Saturday, April 1, 2023

Panel: All adults in the United States under 60 should be vaccinated against hepatitis B.

NEW YORK (AP). On Wednesday, a government advisory committee recommended that all adults in the United States under the age of 60 be vaccinated against hepatitis B, as progress in the fight against liver disease has stalled.

The decision means that tens of millions of adults in the United States – mostly between the ages of 30 and 59 – will be recommended to be vaccinated. Hepatitis B vaccination became the standard for children in 1991, which means that most adults under the age of 30 are already protected.

“We are losing ground. We cannot eradicate hepatitis B in the US without a new approach, ”said Dr. Mark Weng of the Centers for Disease Control and Prevention.

The Advisory Committee on Immunization Practices voted unanimously to approve the recommendation on Wednesday. The CDC director, Dr. Rochelle Walenski, must sign it before it becomes public policy, but it’s unclear when she will make a decision.

The virus spreads through contact with blood or other body fluids, and many recent cases have been linked to the opioid epidemic.

An estimated 1.9 million Americans are living with hepatitis B infections, although many may not experience liver damage and associated symptoms for many years. The government has set a goal to eliminate viral hepatitis as a threat by 2030.

Officials previously recommended that only adults who fall under 15 risk categories be vaccinated, including prisoners, healthcare workers, foreign travelers, patients with diabetes and certain other conditions, and people who inject drugs or have multiple sex partners.
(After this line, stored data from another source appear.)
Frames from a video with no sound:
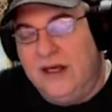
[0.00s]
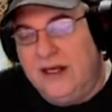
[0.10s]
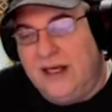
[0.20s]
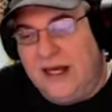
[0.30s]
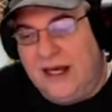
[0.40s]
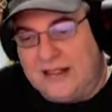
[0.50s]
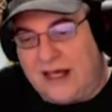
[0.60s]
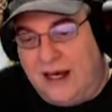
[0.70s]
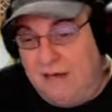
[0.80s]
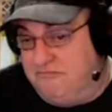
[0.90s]
it
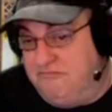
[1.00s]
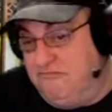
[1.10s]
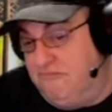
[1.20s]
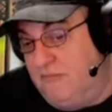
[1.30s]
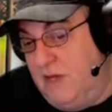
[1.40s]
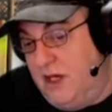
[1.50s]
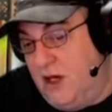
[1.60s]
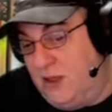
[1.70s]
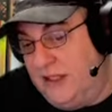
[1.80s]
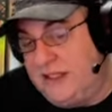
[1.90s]

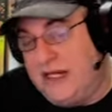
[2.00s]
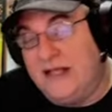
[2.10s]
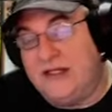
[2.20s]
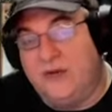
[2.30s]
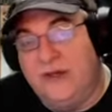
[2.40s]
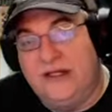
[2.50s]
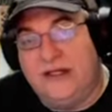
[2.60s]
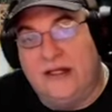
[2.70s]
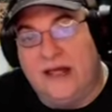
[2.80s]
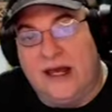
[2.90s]
only stands to
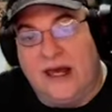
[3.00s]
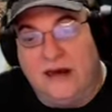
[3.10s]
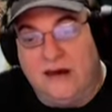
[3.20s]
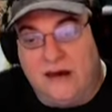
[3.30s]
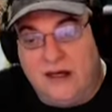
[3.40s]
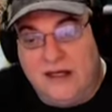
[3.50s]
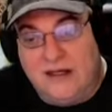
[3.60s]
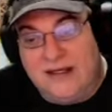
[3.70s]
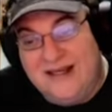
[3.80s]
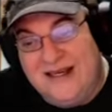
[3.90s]
reason that a
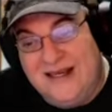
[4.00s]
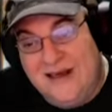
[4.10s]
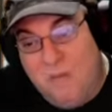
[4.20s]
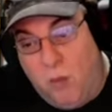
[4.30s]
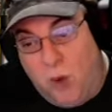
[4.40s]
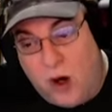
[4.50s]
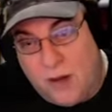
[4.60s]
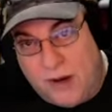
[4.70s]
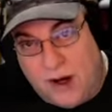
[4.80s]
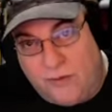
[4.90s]
more
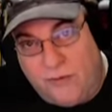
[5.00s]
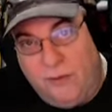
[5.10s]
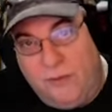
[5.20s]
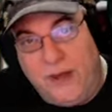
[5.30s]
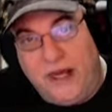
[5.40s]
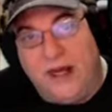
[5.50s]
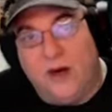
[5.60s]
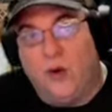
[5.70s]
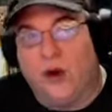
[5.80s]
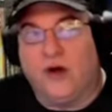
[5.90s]
powerful being
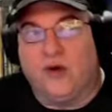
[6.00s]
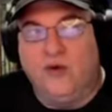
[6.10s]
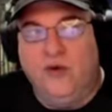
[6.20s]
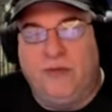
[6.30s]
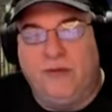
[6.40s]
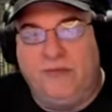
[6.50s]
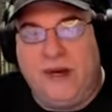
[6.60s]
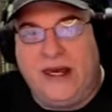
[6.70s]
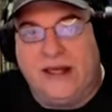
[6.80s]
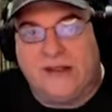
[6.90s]
or group of
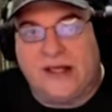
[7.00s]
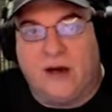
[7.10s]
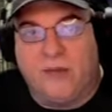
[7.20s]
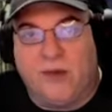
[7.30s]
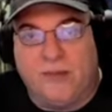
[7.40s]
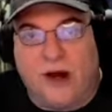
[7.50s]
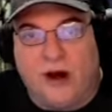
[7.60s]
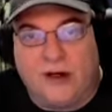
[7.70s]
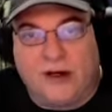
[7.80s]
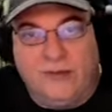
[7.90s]
beings that are more
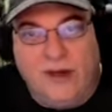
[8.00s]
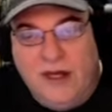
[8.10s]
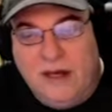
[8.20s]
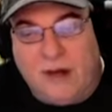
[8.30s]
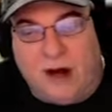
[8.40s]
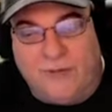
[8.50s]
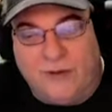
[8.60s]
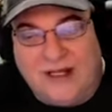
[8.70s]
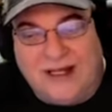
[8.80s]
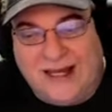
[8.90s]
power, powerful
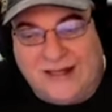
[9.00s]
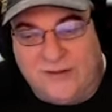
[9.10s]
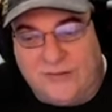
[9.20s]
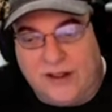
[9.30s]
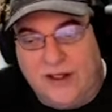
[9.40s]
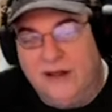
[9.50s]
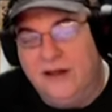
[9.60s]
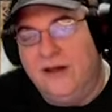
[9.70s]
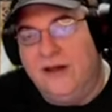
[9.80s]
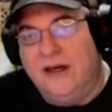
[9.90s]
collectively
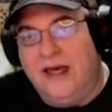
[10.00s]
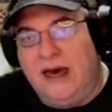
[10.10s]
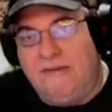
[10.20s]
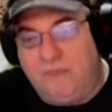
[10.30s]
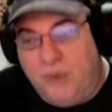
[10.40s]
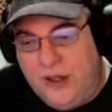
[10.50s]
have put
Health authorities estimate that there are about 20,000 new infections each year. The rate remained broadly unchanged, officials said, although it increased for Americans in their 40s and 50s.

“The current risk-based strategy… has propelled public health as far as possible,” said Dr. Kevin Ault, committee member who chairs the hepatitis vaccine working group.

Vaccinations are given in two or three doses at intervals of a month or more. CDC data show that only about one-third of people at risk with diabetes and chronic liver disease have been vaccinated, and only two-thirds are suitable healthcare providers. In general, about 30% of the adult population is vaccinated.

The committee considered recommending shots for all adults. But a small majority of members voted for a maximum age of 59 for the recommendation – because it echoes the parameters of the previous recommendation for people with diabetes.

They argued that many older people are not at risk of infection, and that money and resources spent on vaccinating older people will have less of a return on reducing infections.

According to the current policy, people aged 60 and over can get the vaccinations if they wish.


The Associated Press Department of Health and Science receives support from the Howard Hughes Medical Institute’s Department of Science Education. AP is solely responsible for all content.